A total of 449 patients with nAMD were randomized to treatment with either 2 mg SB15 (n=224 patients) or aflibercept (n=225 patients) every 4 weeks for 3 consecutive intravitreal injections, followed by treatment every 8 weeks through week 48. At week 32, patients were randomized again to continue with SB15/SB15 or aflibercept/aflibercept or change from aflibercept to SB15 (aflibercept/SB15). The patients were assessed for efficacy, safety, immunogenicity, and pharmacokinetics out to week 56, Dr. Sadda recounted.

Phase III results

At the week 32 timepoint, 438 patients were again randomized, ie, 219 patients continued on SB15 (SB15/SB15, n=219), 108 continued with aflibercept, and 111 switched from aflibercept to SB15 (AFL/SB15, n=111). A total of 425 patients completed the study out to 56 weeks.

The results were similar between the 2 treatments regarding the improvements in BCVA and anatomic outcomes at week 56.

Dr.
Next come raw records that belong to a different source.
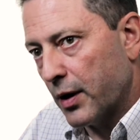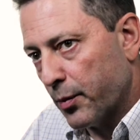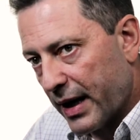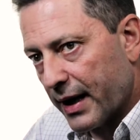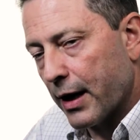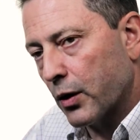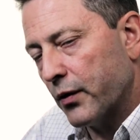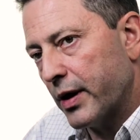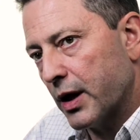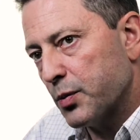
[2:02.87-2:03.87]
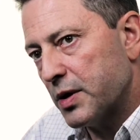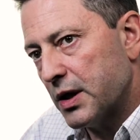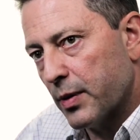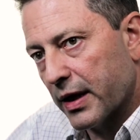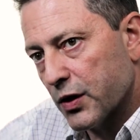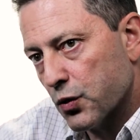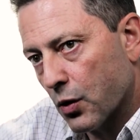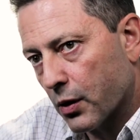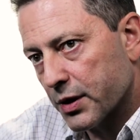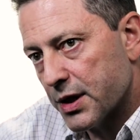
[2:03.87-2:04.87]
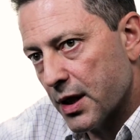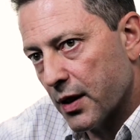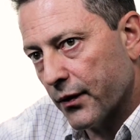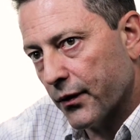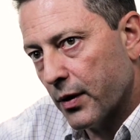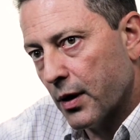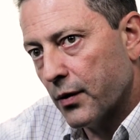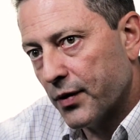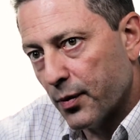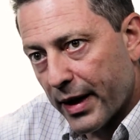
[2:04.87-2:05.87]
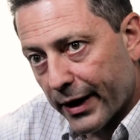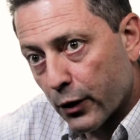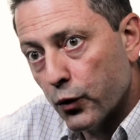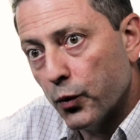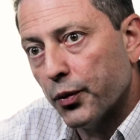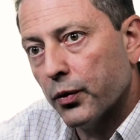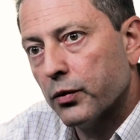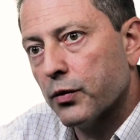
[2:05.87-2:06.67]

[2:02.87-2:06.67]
then back out of AIP, back into RTF feedback loop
Sadda reported, “The mean BCVA letter change from baseline to week 56 was 7.3 for SB15 (n=224 patients) compared with 6.4 for aflibercept (n=113 patients) and 7.9 for aflibercept/SB15 compared with 7.5 for aflibercept/aflibercept. The safety, immunogenicity, and pharmacokinetics also were comparable between SB15/SB15 and aflibercept/aflibercept and between aflibercept/SB15 and aflibercept/aflibercept out to week 56 after re-randomization at week 32.”
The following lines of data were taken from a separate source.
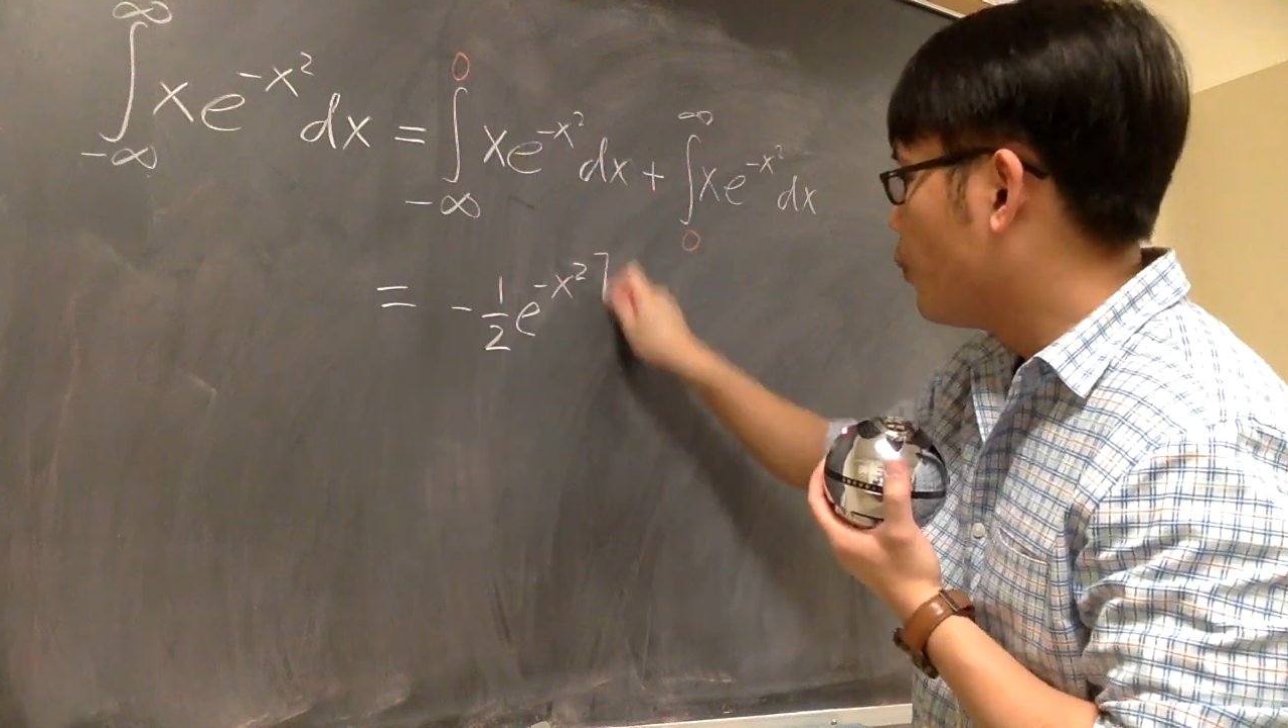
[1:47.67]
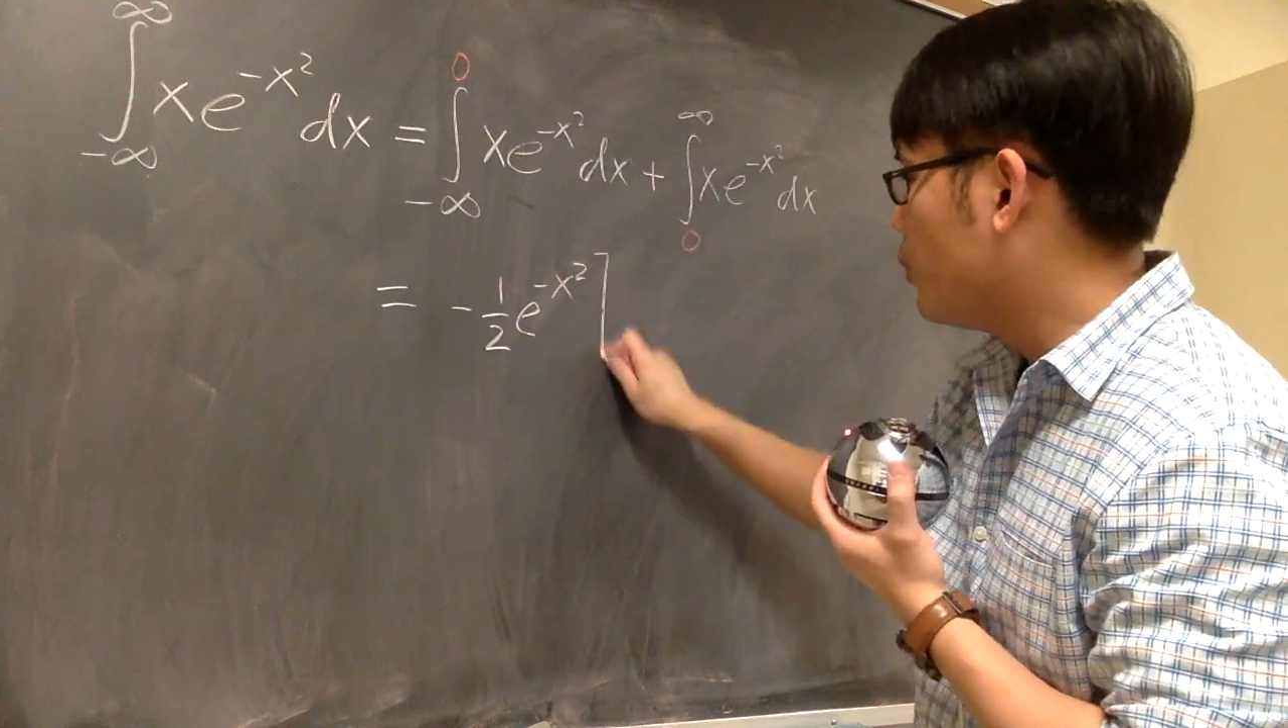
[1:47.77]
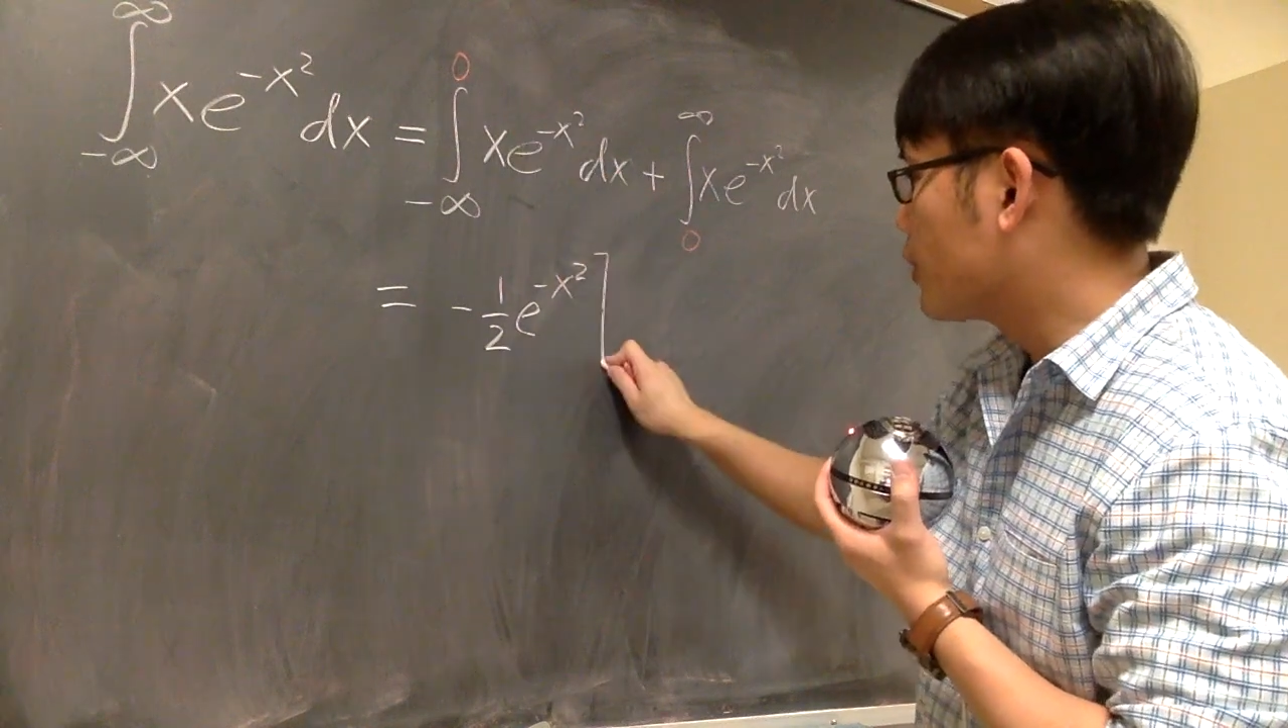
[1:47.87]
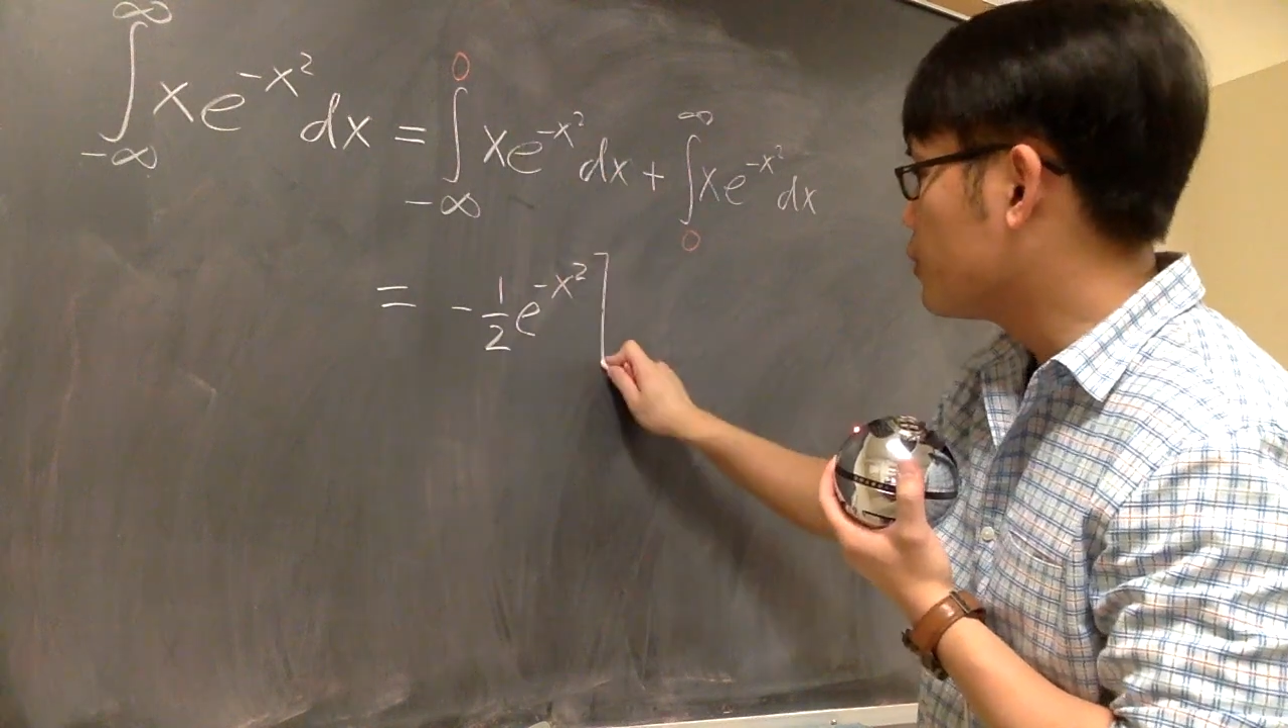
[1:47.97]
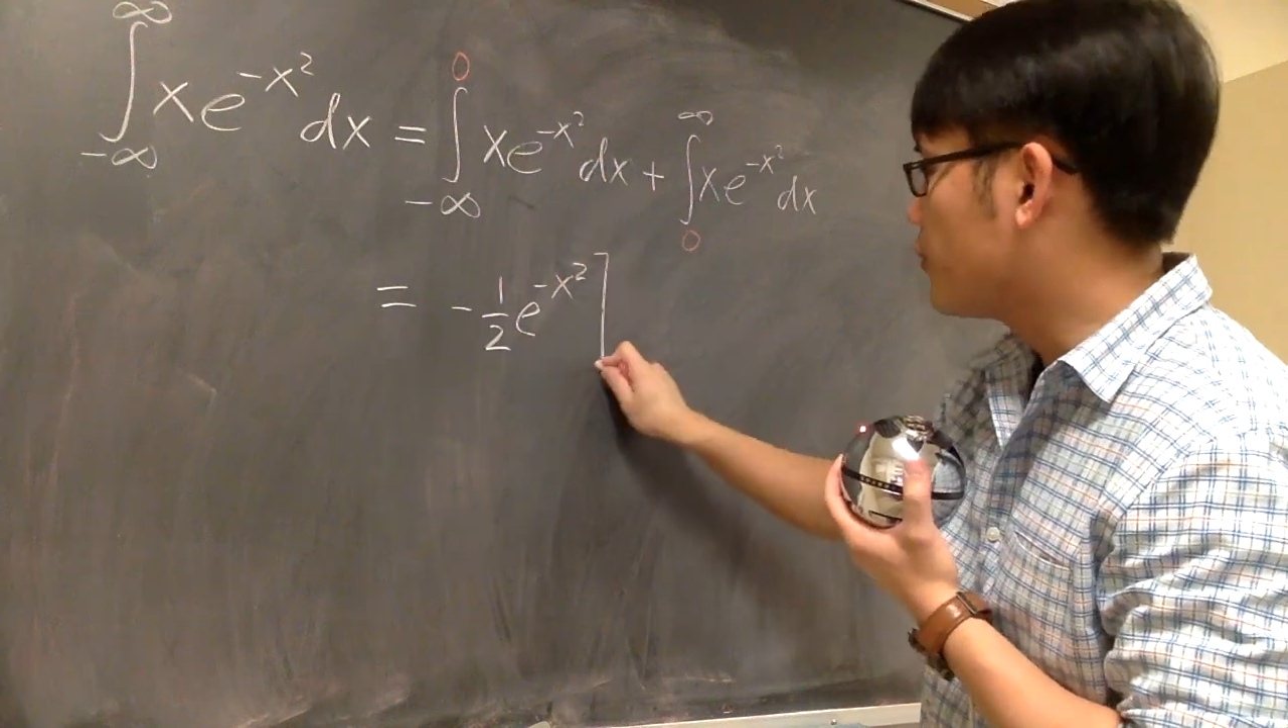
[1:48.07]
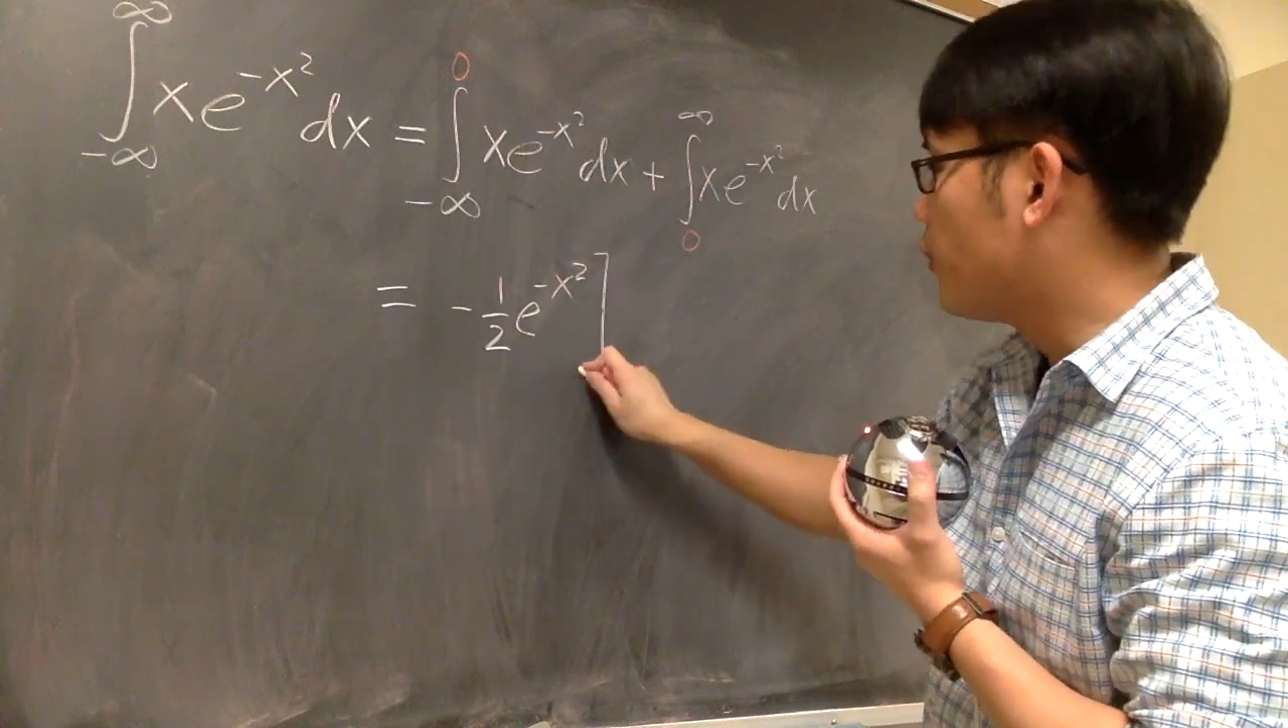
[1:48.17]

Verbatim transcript: we're going to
In addition, no new intraocular inflammation occurred or anti-drug antibodies developed after the patients were switched in the aflibercept/SB15 group.

The results indicated that SB15 had similar efficacy, safety, immunogenicity, and pharmacokinetics compared to aflibercept out to week 56. Switching from aflibercept to SB15 did not reveal any treatment-emergent issues, eg, loss of efficacy, increased adverse events, or increased immunogenicity, Dr. Sadda related.